The Kuiper Belt: Home To Icy Dwarf Planets

General News | Oct-23-2023

Home To Icy Dwarf Planets

It's far beyond the solar system. The Kuiper belt is home to a lot of Icy Dwarf Planets, maybe even trillions of Icy objects could be also found, each one spending 100s of miles bigger than New York City. It is a collection of small, icy bodies that orbit the sun farther away than Neptune. Some of the Five biggest planets in the belt are Haumea, Make Make, Quoar, Eris, and of course the one and only Pluto. Pluto is well well-known Kuiper belt object and it was one of our planets, until 2006 of August when it became a dwarf planet. The Kuiper belt is shaped as a big donut-shaped region around the orbit around Neptune. It is over 20 times wider than the main Asteroid belt and 70 times larger in mass than the Main Asteroid belt.

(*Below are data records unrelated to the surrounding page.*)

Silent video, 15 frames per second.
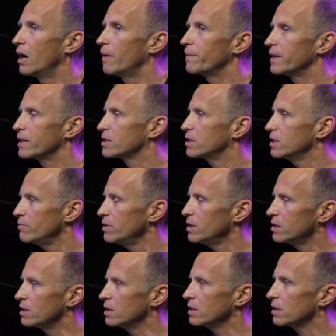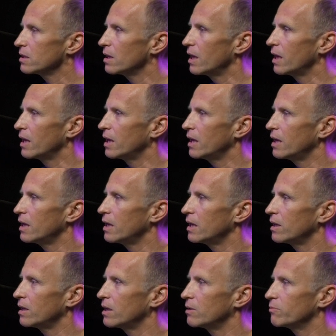they're still missing.
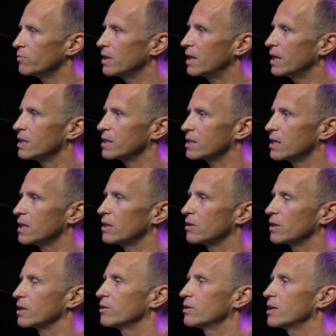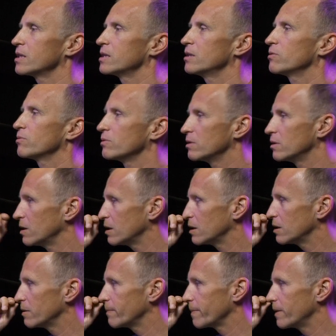And we can say, okay, you guys need to
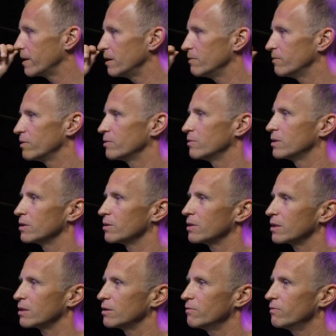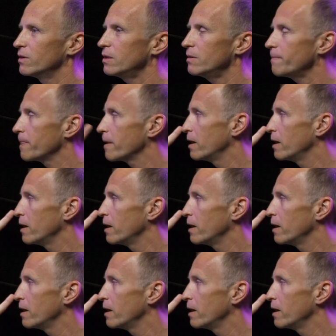deliver iteratively.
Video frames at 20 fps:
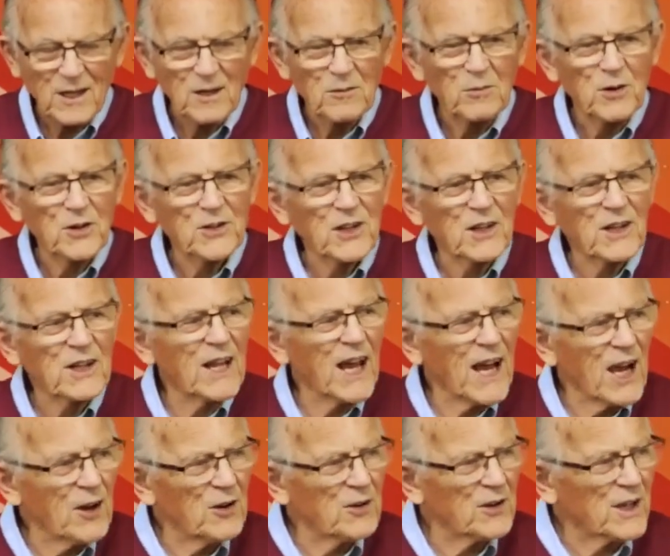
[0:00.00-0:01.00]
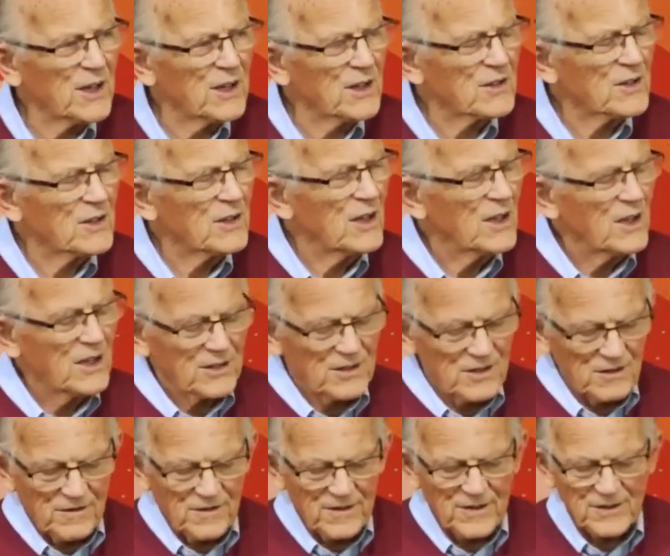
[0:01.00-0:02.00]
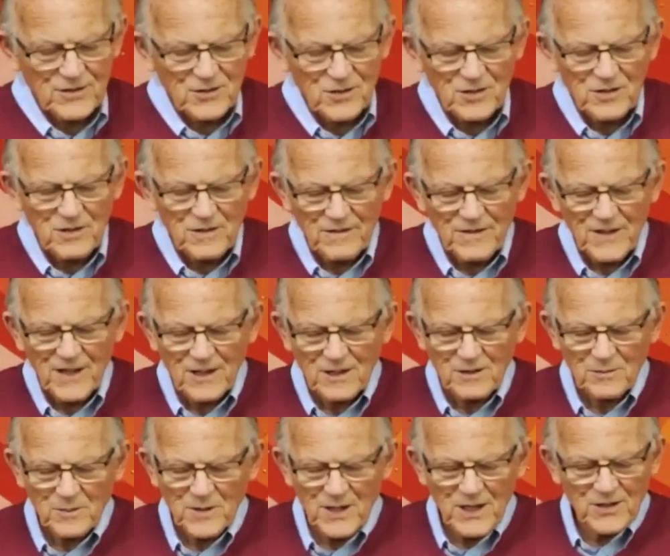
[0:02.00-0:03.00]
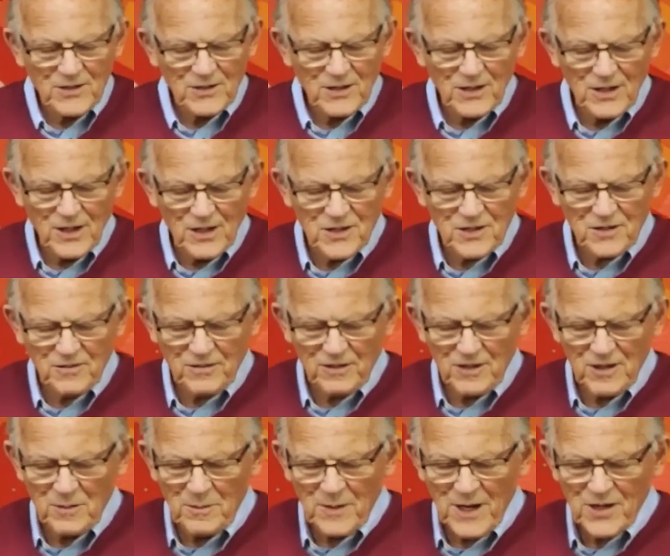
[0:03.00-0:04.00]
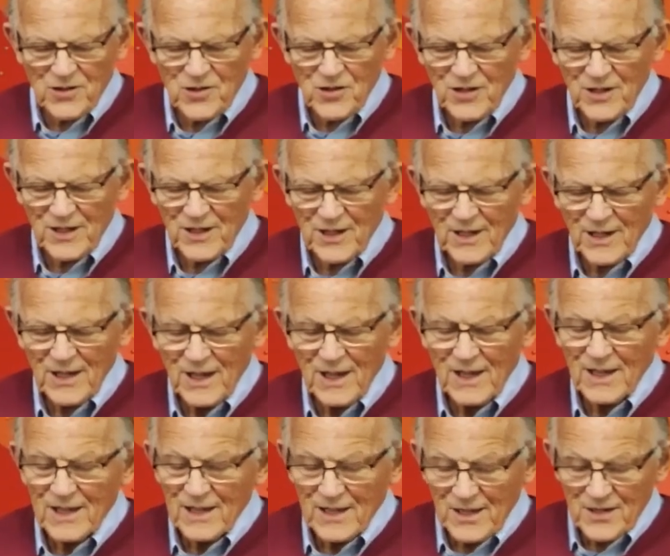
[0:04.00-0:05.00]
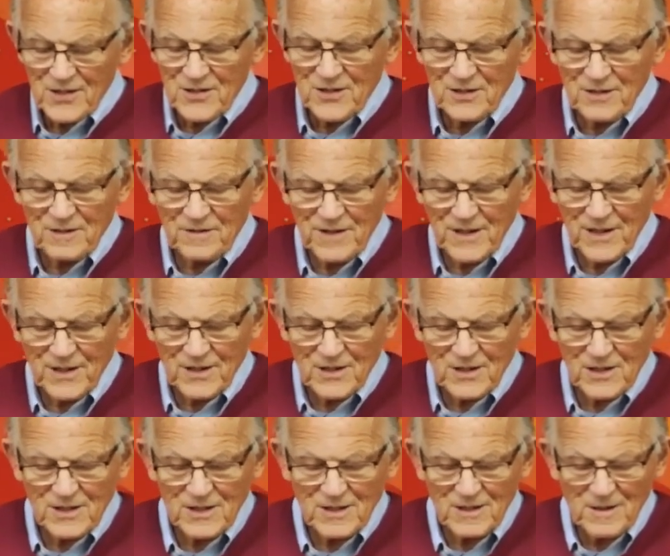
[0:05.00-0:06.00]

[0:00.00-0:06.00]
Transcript: But allowing it to develop into lustful imagining is an offence.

Formation of the Kuiper Belt.

Many of us thought that it was a blank space after the planet Neptune but there's a masterpiece but how was it formed? It is similar to the Main asteroid belt between Mars and Jupiter. It is the leftover junk which is small and can’t form a planet during the formation of the solar system.

Discovery of the Belt

Humanity saw the Kuiper belt with only two spacecraft. Humanity discovered the Kuiper belt in 1983 when it sent a spacecraft of NASA’s Pioneer 10 spacecraft.
It crossed the belt successfully but didn’t explore any of its worlds. It was followed by the New Horizons spacecraft designed to study Pluto and its companion Charon in 2015 after ten whole years of crossing the solar system. Charon also visited the other objects in the Kuiper belt such as the Arrokoth, which is known as the Icy snowman. NASA says ”The Kuiper Belt is truly a frontier in space — it's a place we're still just beginning to explore and our understanding is still evolving.”

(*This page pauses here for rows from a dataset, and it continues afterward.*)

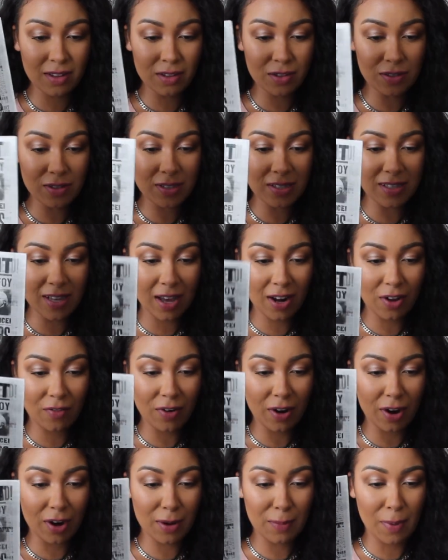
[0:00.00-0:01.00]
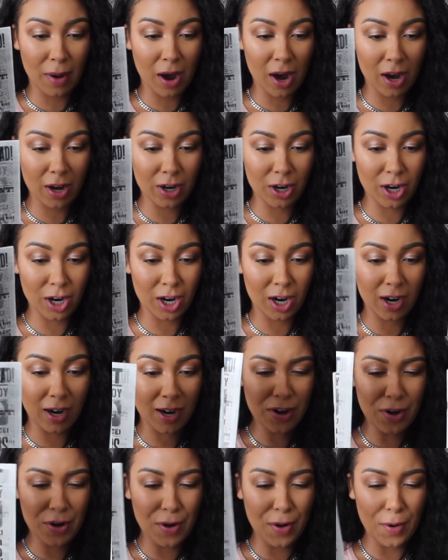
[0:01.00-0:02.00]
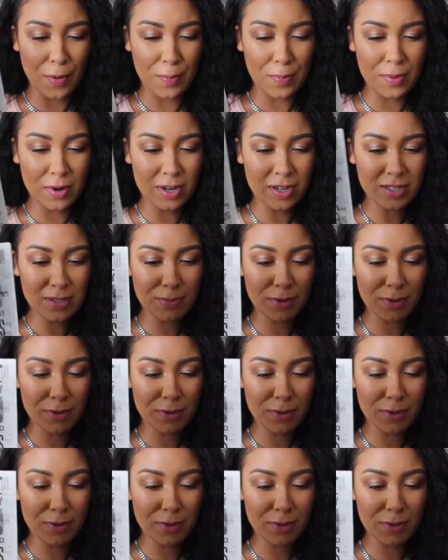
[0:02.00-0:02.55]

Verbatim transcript: a little set of Harry Potter notebooks,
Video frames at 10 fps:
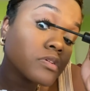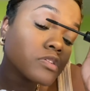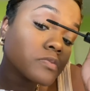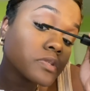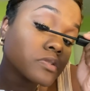
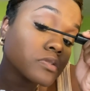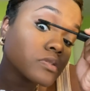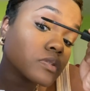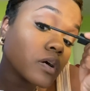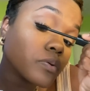Especially
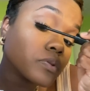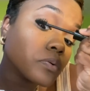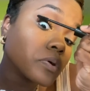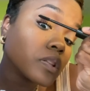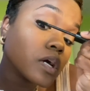since I don't really
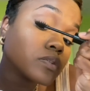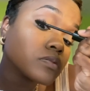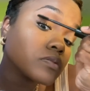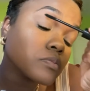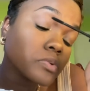wear
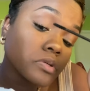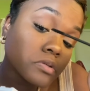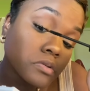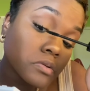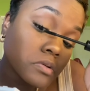lashes no more.
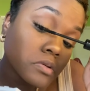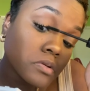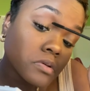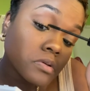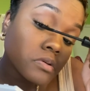
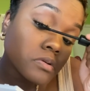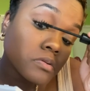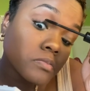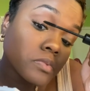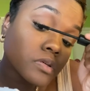
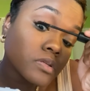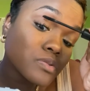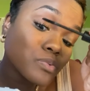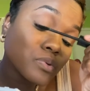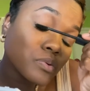Because
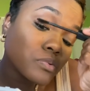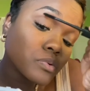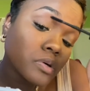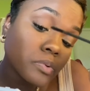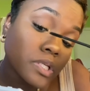
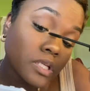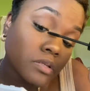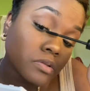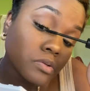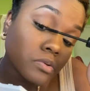what we need to
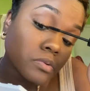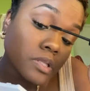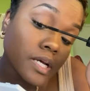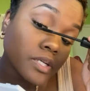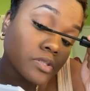do with
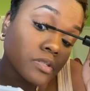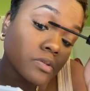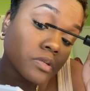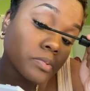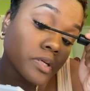lashes
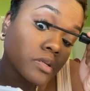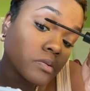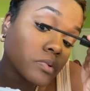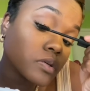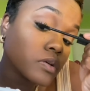during the
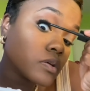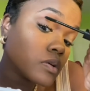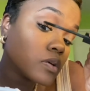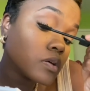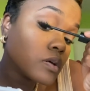pandemic.
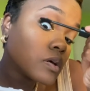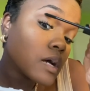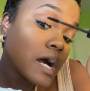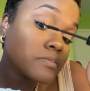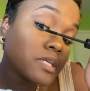
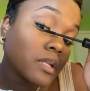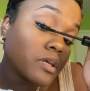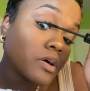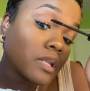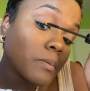I'm telling
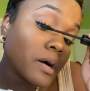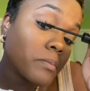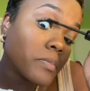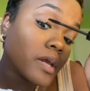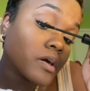y'all, like, my
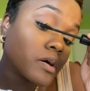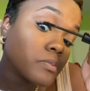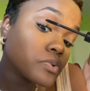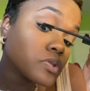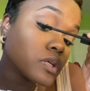makeup
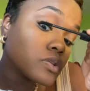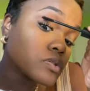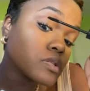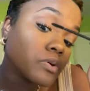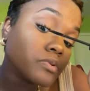routine is
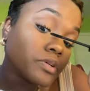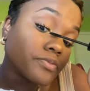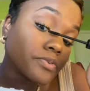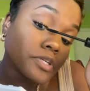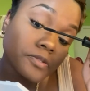so
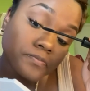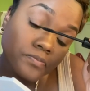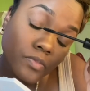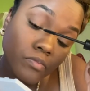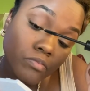different
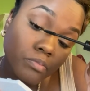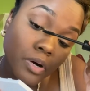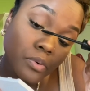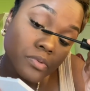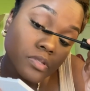
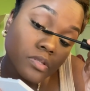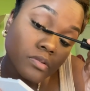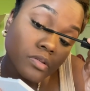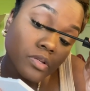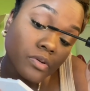post,
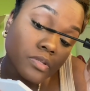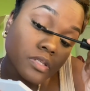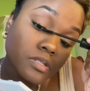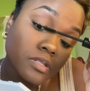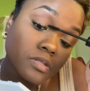you know,
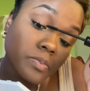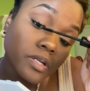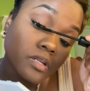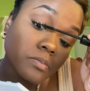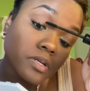since this
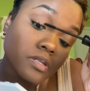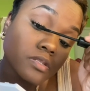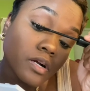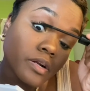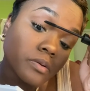pandemic has
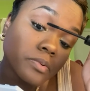started.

But astronomers discovered it through telescopes. It was named after the Dutch astronomer Gerard Kuiper(1905- 1973) in 1951, showing the existence of a disc-shaped region of Icy objects beyond Neptune from which comets originate.

Fun Facts

1. Did you know that the Orbit of Pluto intercepts the orbit of Neptune? But the orbit of Pluto is tilted right now and not touching the orbit of Pluto. It will tilt back to the predictions made by scientists. We humans can’t experience it as it will happen after 57 million years.

2. The orbit of Eris is way more elliptical than it is, It goes outwards almost double the size of the solar system from the solar system and comes back in.

3. Pluto takes almost 250 years and Eris takes 559 years to complete an orbit around the sun. Pluto will be closer to the Sun than Neptune again in 2227.